The model is not "looking things up" — it is predicting what text should come next given the context. During pre-training, it learned patterns from a corpus that included both accurate and inaccurate text. If a confidently stated falsehood appeared often enough in the training data, the model may reproduce that pattern. This is the mechanism behind hallucination. Grounding the model with retrieved facts (RAG) mitigates this because you are providing tokens the model must attend to, rather than relying on what it encoded during training.
What is the difference between a base model and an instruction-tuned model?
A base model is the output of pre-training only. If you prompt a base model with "What is the capital of France?", it might respond with more quiz questions — because that is statistically what follows a question in its training data. Instruction-tuned models (also called chat or assistant models) have been fine-tuned with RLHF to respond helpfully to questions. When you call the Claude or GPT-4 APIs, you are always talking to an instruction-tuned model, not the base model.
How does increasing model size (parameter count) improve capability?
More parameters means the model can store more complex associations in its weight matrices. Larger embedding dimensions, more attention heads, more layers, and larger feed-forward hidden dimensions all contribute to parameter count. Empirically, scaling model size alongside training data and compute follows predictable laws (Chinchilla scaling laws) — larger models trained on more data consistently generalize better to new tasks. The mechanism is not fully understood theoretically, but the empirical relationship is robust enough that it drove the development of GPT-3 (175B parameters), GPT-4 (estimated 1.8T), and similar frontier models.
What does "context length" actually limit — input, output, or both?

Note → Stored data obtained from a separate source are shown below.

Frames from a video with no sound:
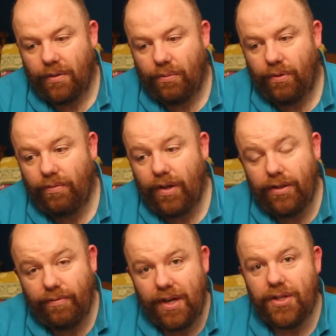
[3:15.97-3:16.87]
we run
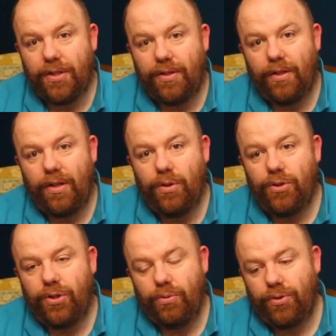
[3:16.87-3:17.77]
the risk that those
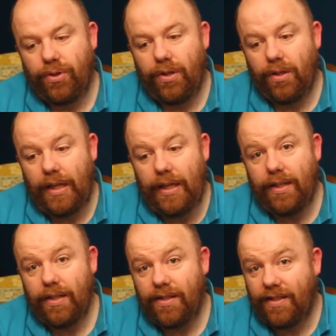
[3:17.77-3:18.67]
children
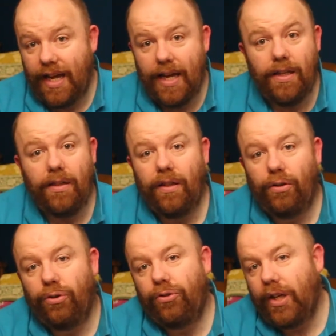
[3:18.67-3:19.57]
either stay in
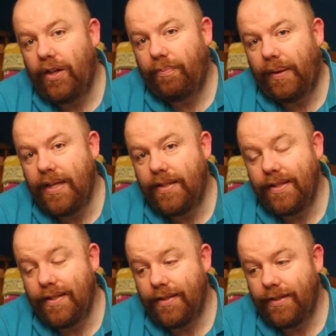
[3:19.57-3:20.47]
unsafe
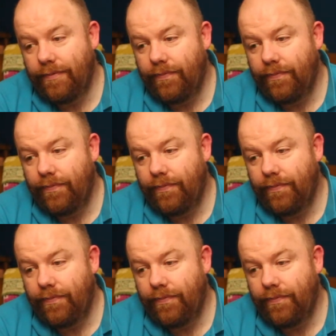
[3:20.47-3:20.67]
places,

Both. The context window is the total number of tokens the model can consider at once, which includes both the input tokens (your prompt plus any conversation history) and the output tokens the model has generated so far. If you have a 128K context window and your prompt consumes 120K tokens, the model can generate at most ~8K tokens of response before it hits the limit. This is why prompt compression and summarization matter in long-running applications.

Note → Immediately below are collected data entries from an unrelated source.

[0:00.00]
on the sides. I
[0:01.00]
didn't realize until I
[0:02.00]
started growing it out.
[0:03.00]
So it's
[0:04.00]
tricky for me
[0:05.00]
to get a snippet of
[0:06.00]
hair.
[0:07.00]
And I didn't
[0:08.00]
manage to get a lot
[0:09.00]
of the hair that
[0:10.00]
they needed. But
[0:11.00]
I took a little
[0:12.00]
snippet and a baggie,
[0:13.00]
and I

If transformers are so parallelizable, why does generation feel sequential?
Training is highly parallel because you can compute the correct next-token prediction for every position in a sequence simultaneously using causal masking. But inference (generation) is inherently sequential: you cannot generate token N until you have token N-1, because token N-1 is part of the input context for generating token N. Batching helps — inference servers process many user requests in parallel even if each individual request is sequential. Speculative decoding (where a smaller model proposes several tokens and the large model validates them in parallel) is one technique for making inference faster, and it is increasingly common in production deployments.

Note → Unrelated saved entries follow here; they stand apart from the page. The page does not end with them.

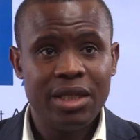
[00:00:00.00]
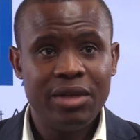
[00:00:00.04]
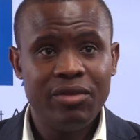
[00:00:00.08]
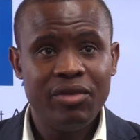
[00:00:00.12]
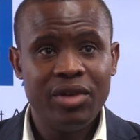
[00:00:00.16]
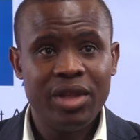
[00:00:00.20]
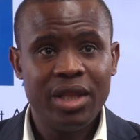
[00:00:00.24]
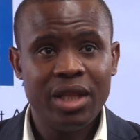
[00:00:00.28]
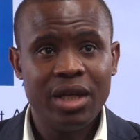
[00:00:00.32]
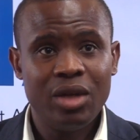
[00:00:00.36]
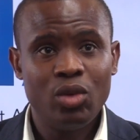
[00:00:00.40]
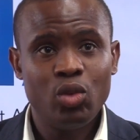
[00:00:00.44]

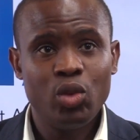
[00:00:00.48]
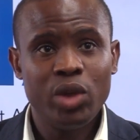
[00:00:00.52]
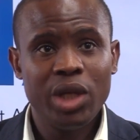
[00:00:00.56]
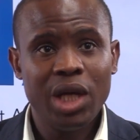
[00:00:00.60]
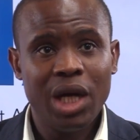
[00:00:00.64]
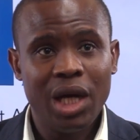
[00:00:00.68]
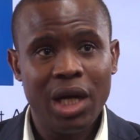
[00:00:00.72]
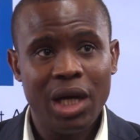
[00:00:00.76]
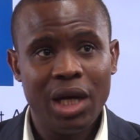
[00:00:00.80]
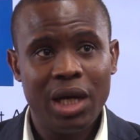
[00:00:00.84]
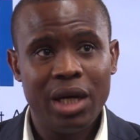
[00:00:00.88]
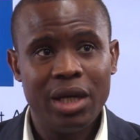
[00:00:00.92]
given that we
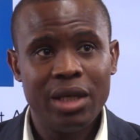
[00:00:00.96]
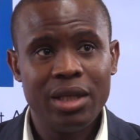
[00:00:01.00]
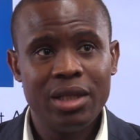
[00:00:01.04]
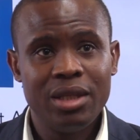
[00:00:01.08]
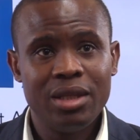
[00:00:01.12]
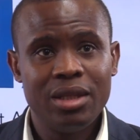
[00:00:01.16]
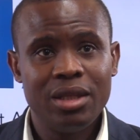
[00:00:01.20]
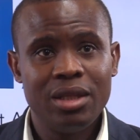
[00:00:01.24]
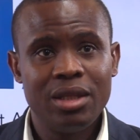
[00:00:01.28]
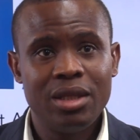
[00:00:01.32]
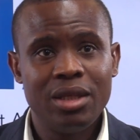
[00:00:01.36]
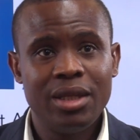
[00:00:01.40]
are
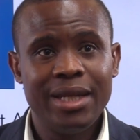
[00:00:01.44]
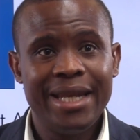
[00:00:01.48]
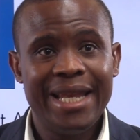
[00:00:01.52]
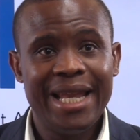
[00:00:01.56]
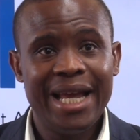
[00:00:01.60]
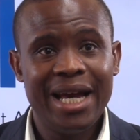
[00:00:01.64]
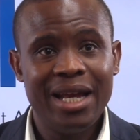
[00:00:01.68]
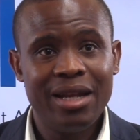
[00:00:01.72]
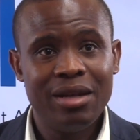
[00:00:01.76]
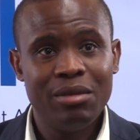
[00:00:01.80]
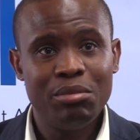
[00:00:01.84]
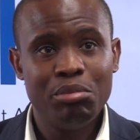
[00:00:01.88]
in the
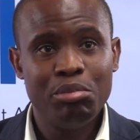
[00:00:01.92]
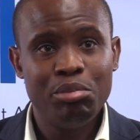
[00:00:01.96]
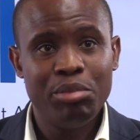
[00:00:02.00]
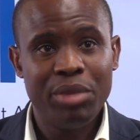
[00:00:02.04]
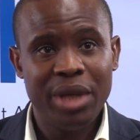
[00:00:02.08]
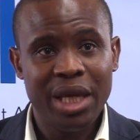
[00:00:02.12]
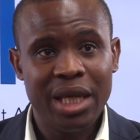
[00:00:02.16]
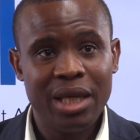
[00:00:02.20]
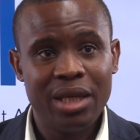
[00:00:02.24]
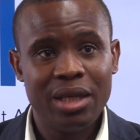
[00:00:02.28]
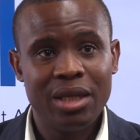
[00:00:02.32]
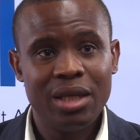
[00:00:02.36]

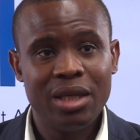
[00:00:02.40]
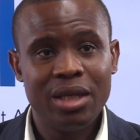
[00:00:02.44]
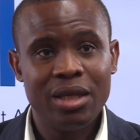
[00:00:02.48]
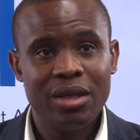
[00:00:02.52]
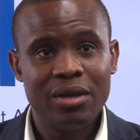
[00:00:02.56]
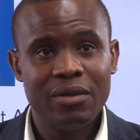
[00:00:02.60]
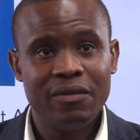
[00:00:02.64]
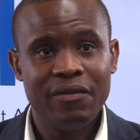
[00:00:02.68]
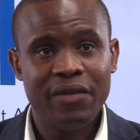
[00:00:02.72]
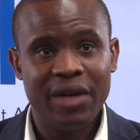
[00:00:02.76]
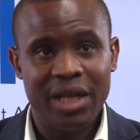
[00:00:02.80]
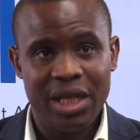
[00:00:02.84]

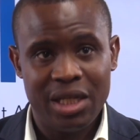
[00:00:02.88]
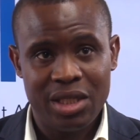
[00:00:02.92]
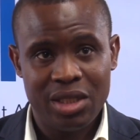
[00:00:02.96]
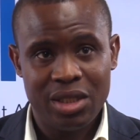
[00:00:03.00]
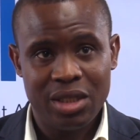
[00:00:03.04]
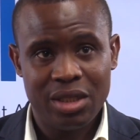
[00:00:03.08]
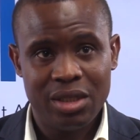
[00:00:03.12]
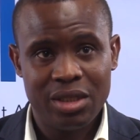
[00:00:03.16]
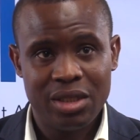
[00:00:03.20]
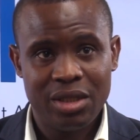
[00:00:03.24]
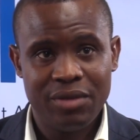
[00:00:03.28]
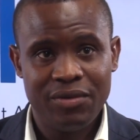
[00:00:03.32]
non-banking
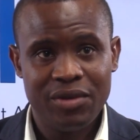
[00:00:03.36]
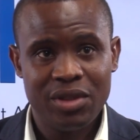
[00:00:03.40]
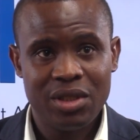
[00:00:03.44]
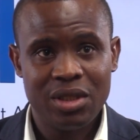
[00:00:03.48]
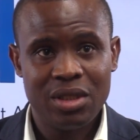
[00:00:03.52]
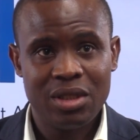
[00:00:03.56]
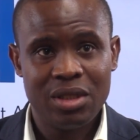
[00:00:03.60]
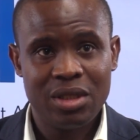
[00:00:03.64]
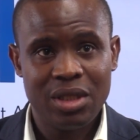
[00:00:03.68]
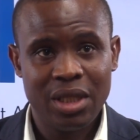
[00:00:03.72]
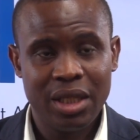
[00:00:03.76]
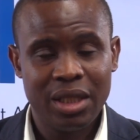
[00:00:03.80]
financial
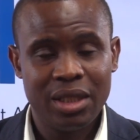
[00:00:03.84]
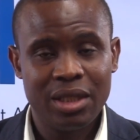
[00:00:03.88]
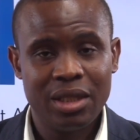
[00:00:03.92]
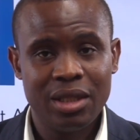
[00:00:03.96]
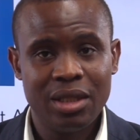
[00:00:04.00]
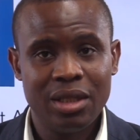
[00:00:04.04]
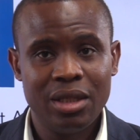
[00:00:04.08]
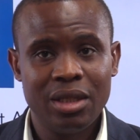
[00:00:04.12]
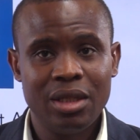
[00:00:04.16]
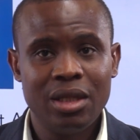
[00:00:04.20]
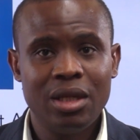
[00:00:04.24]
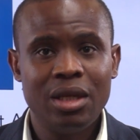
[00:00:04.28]
services
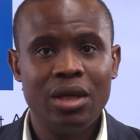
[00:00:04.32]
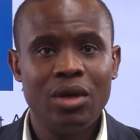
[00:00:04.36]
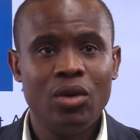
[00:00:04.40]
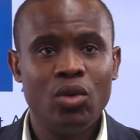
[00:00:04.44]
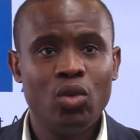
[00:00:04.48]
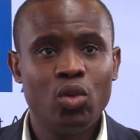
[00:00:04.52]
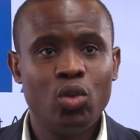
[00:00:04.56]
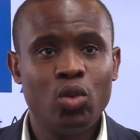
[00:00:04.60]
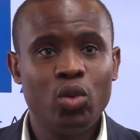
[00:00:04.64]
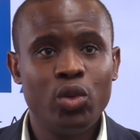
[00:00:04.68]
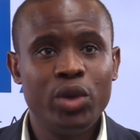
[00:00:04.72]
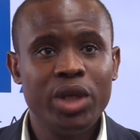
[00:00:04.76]
sector,
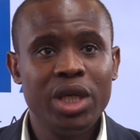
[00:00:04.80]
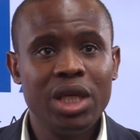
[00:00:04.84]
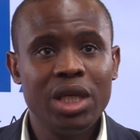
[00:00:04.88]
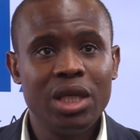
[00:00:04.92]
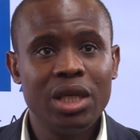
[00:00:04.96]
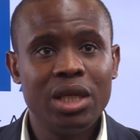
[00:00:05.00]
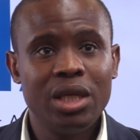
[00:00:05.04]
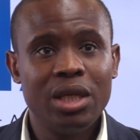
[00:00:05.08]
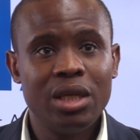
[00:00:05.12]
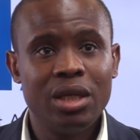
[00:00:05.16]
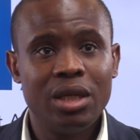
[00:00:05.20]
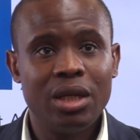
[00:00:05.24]

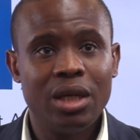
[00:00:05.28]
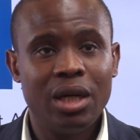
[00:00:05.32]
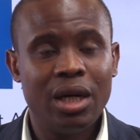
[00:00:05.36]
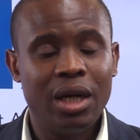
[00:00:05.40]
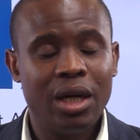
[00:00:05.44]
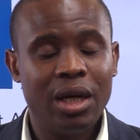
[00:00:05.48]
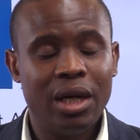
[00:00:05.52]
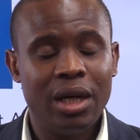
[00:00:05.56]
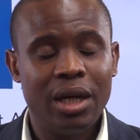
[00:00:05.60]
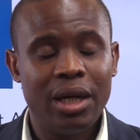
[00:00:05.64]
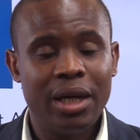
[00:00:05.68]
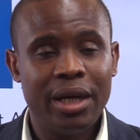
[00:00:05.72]
we
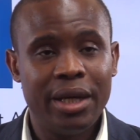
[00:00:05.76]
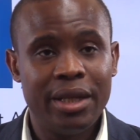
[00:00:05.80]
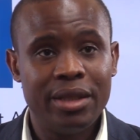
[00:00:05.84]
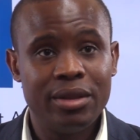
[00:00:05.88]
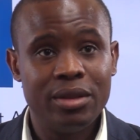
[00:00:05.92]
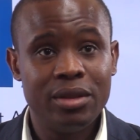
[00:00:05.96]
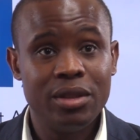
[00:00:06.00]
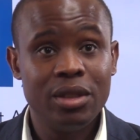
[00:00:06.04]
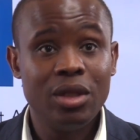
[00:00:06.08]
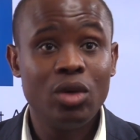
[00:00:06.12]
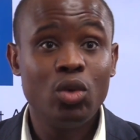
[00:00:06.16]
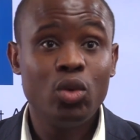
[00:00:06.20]

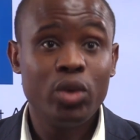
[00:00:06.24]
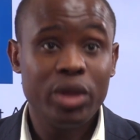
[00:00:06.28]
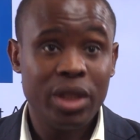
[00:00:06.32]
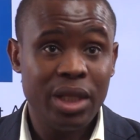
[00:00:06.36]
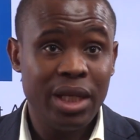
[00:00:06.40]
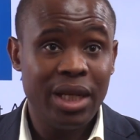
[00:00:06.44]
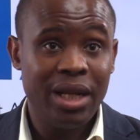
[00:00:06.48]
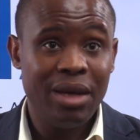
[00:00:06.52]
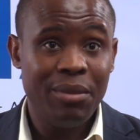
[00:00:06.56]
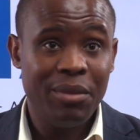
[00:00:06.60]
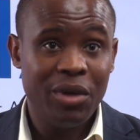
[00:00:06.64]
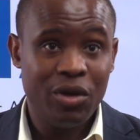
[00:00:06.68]
deal
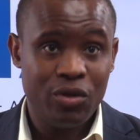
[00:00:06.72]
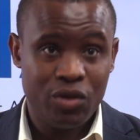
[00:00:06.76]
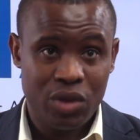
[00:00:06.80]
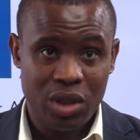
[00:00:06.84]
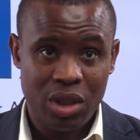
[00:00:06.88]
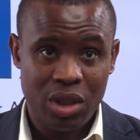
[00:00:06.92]
with a number of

The transformer architecture is one of the most consequential engineering decisions of the last decade. Understanding how it works at the level of tokens, attention, and autoregressive generation will not make you a better machine learning researcher — but it will make you a better builder. You will write better prompts, design better context management, make better choices about fine-tuning versus retrieval, and debug production failures faster. That is the practical return on the investment of understanding what is happening inside the black box.